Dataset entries

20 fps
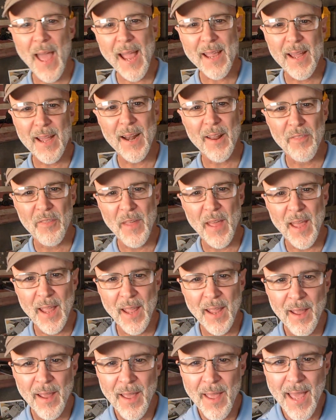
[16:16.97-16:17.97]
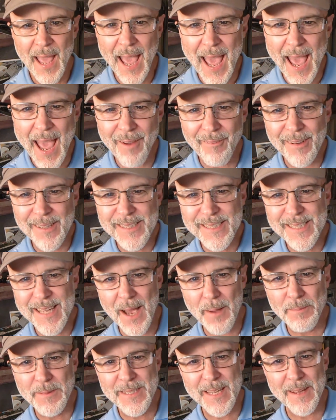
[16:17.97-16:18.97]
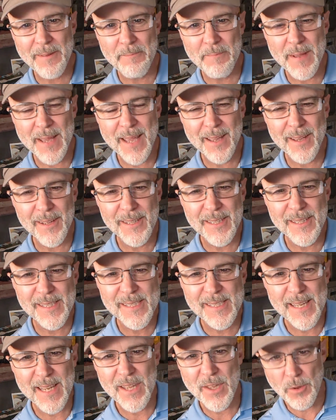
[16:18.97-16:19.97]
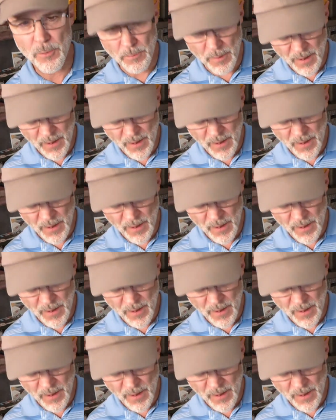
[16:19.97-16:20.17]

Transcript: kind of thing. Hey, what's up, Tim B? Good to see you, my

### Activity
Pictures should be skipped, and the records retyped word for word.

### The completed task
20 fps
[16:16.97-16:17.97]
[16:17.97-16:18.97]
[16:18.97-16:19.97]
[16:19.97-16:20.17]

Transcript: kind of thing. Hey, what's up, Tim B? Good to see you, my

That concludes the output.